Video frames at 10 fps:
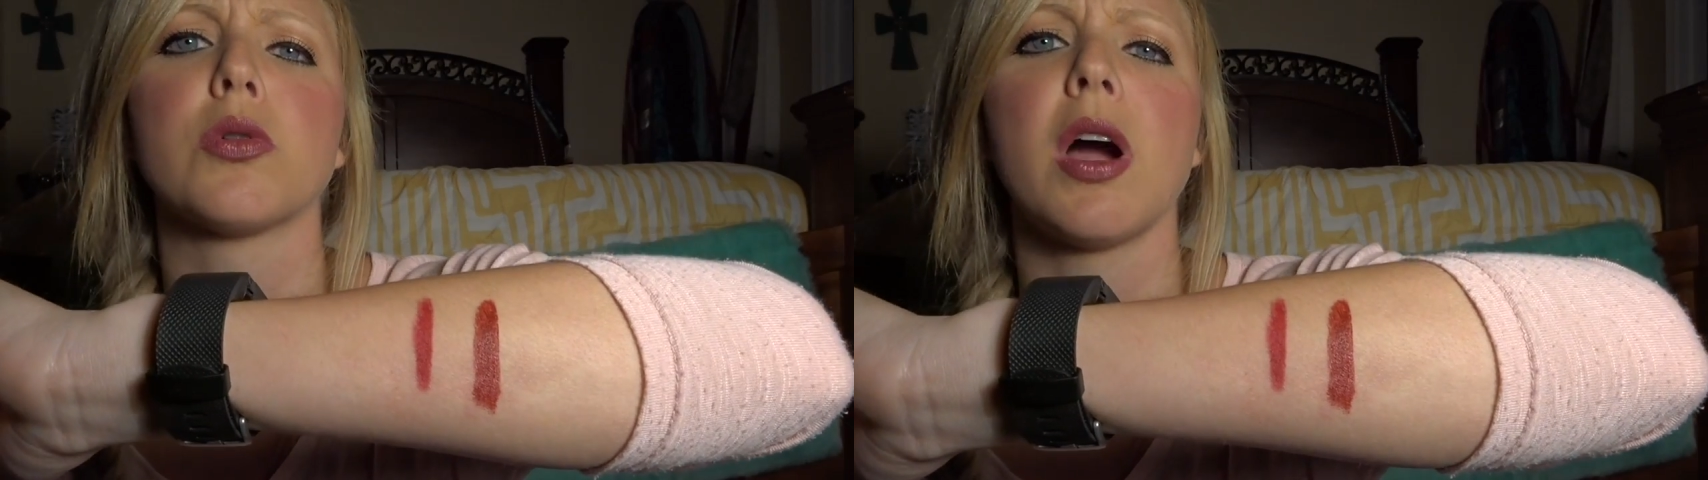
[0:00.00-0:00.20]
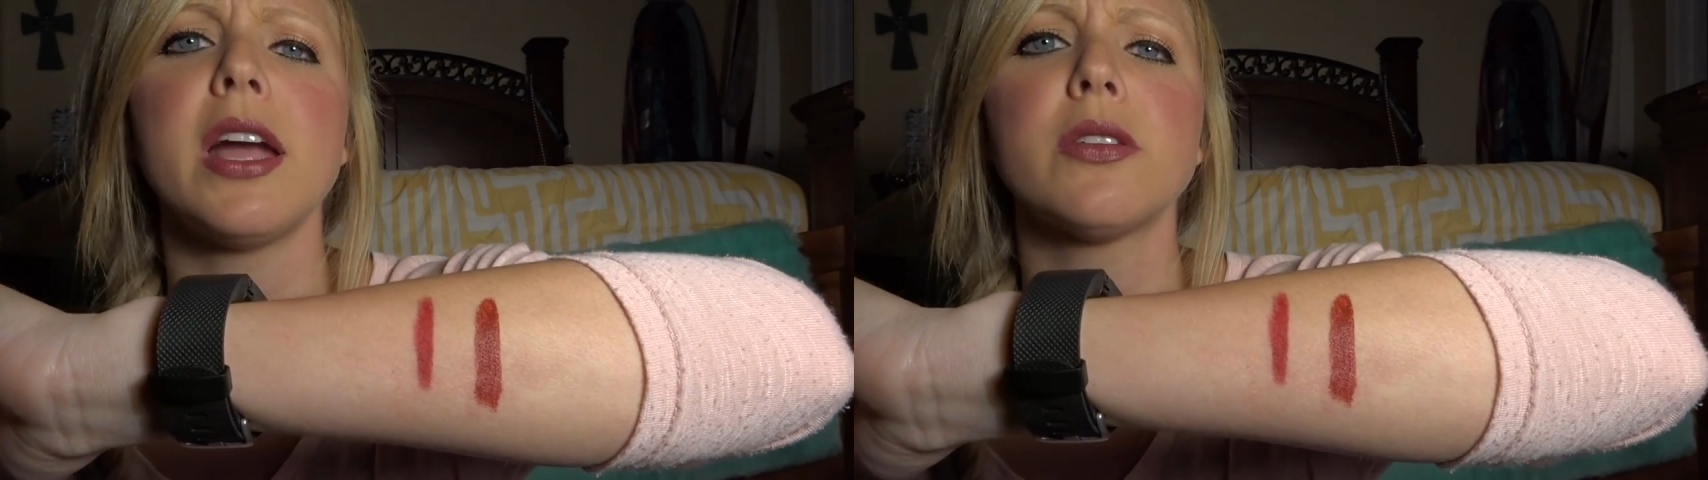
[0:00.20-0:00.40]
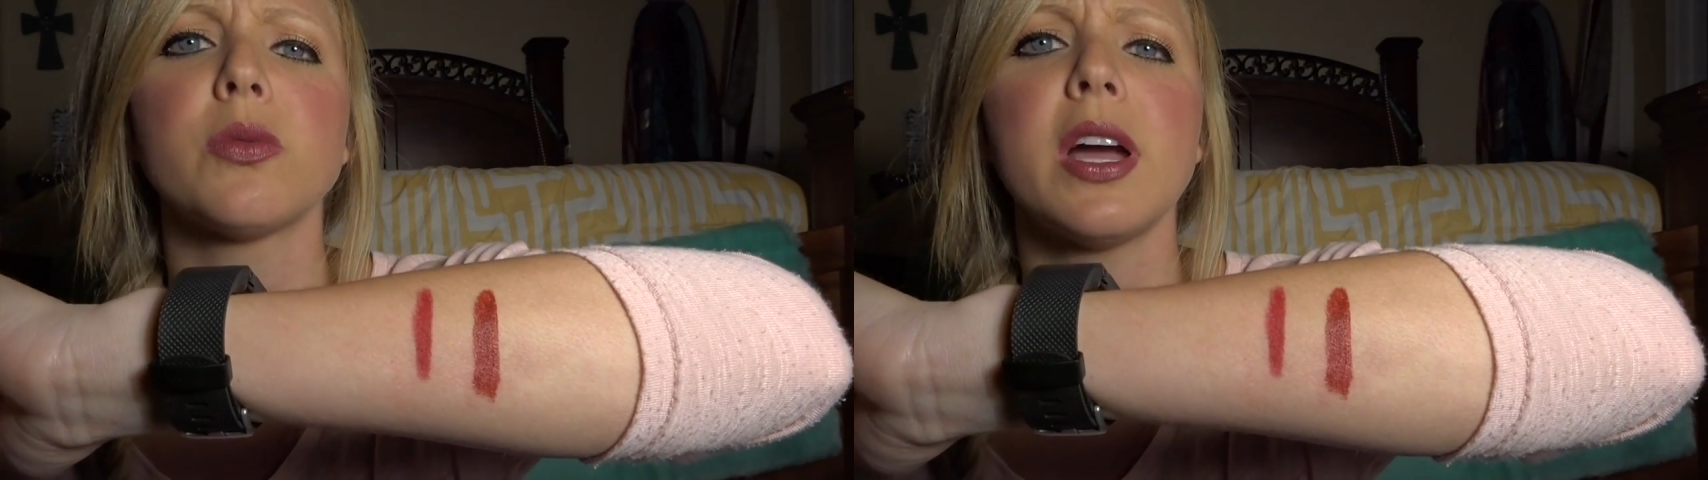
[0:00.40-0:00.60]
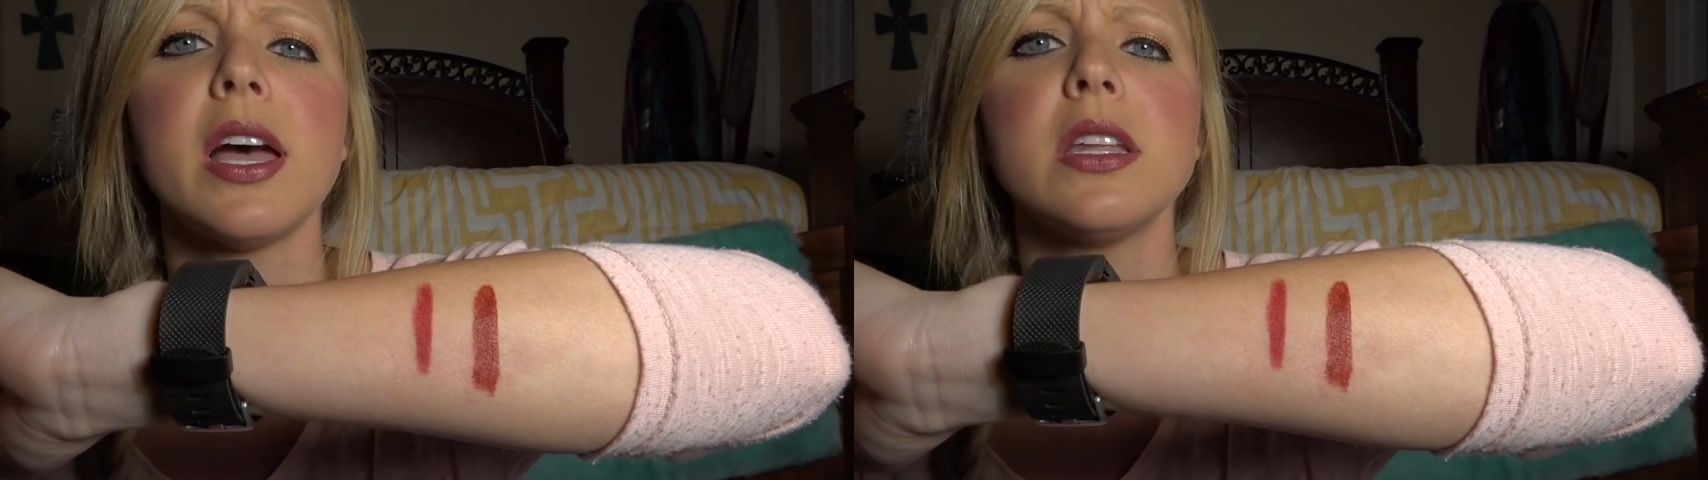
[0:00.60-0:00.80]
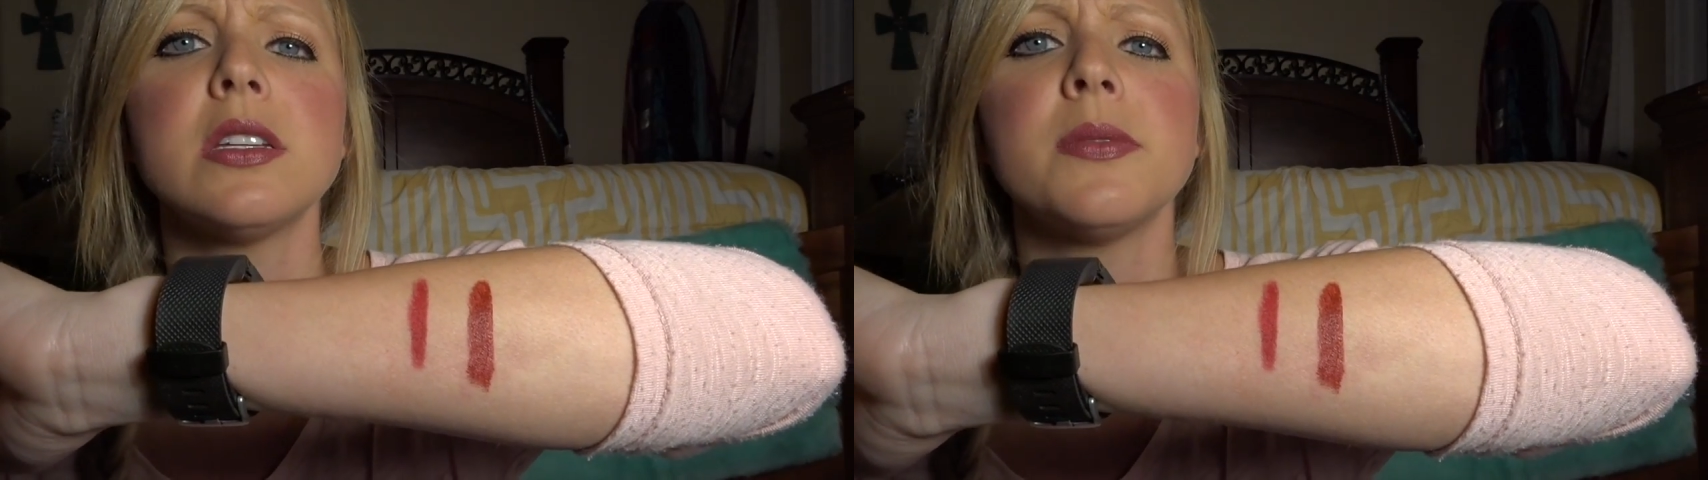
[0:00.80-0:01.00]
bright
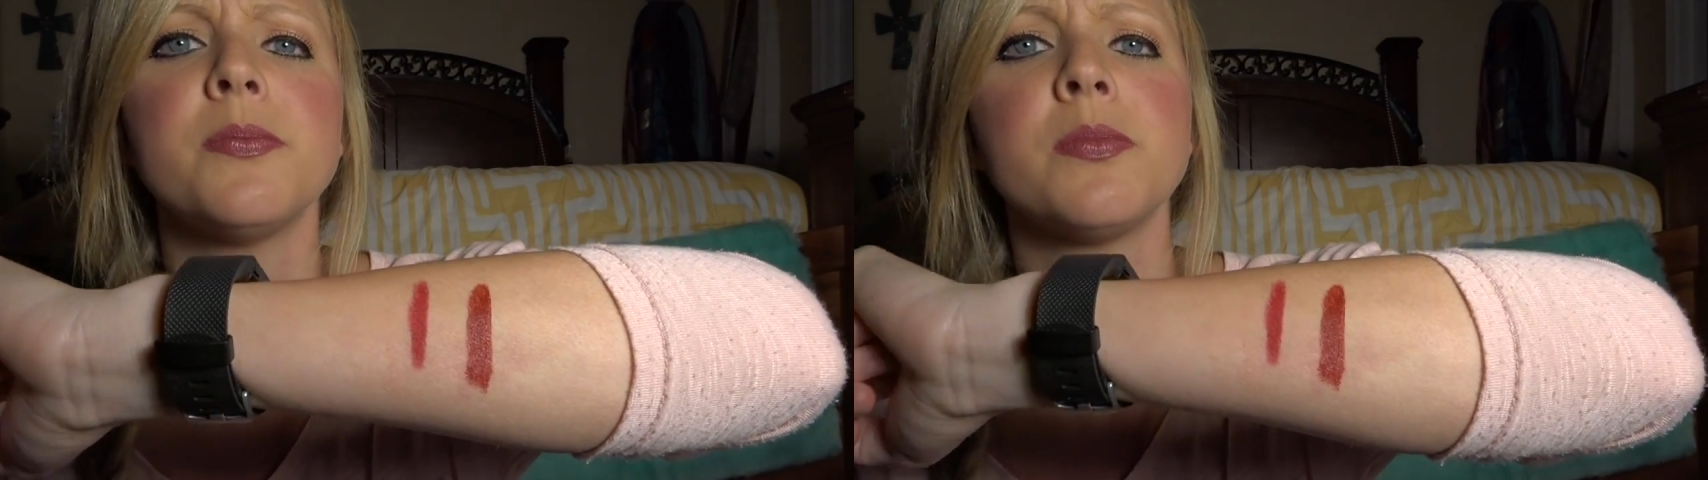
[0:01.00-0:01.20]
red.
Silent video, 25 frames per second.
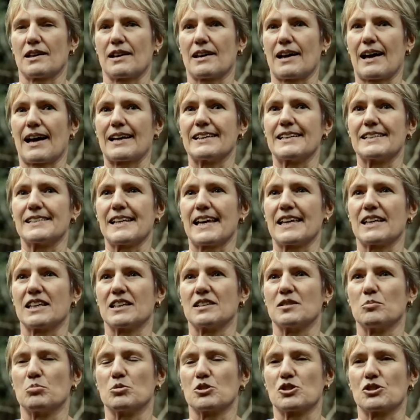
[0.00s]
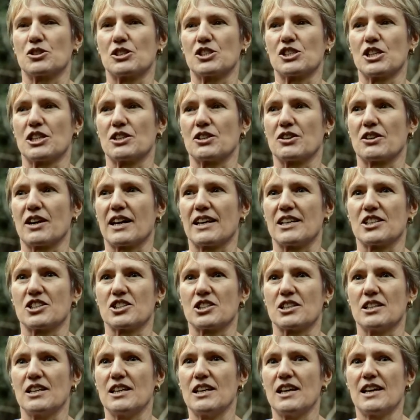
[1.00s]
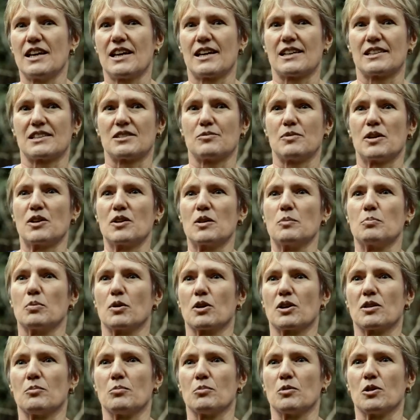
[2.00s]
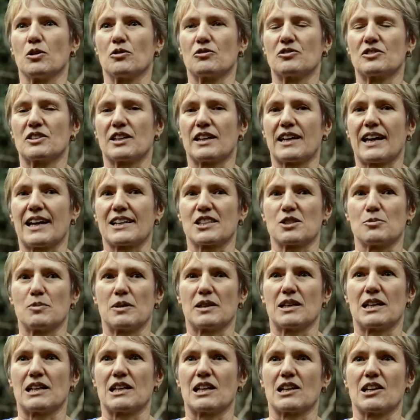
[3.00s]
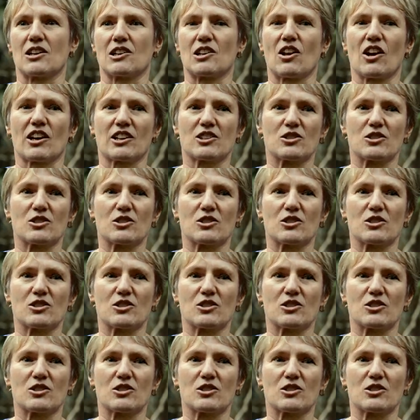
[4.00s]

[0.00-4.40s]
undertaken the bush regeneration at the very bottom of the catchment, and I'd like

════════

What to do:
Every entry above should be written out again verbatim, with no pictures included.

Task answer:
Video frames at 10 fps:
[0:00.00-0:00.20]
[0:00.20-0:00.40]
[0:00.40-0:00.60]
[0:00.60-0:00.80]
[0:00.80-0:01.00]
bright
[0:01.00-0:01.20]
red.
Silent video, 25 frames per second.
[0.00s]
[1.00s]
[2.00s]
[3.00s]
[4.00s]

[0.00-4.40s]
undertaken the bush regeneration at the very bottom of the catchment, and I'd like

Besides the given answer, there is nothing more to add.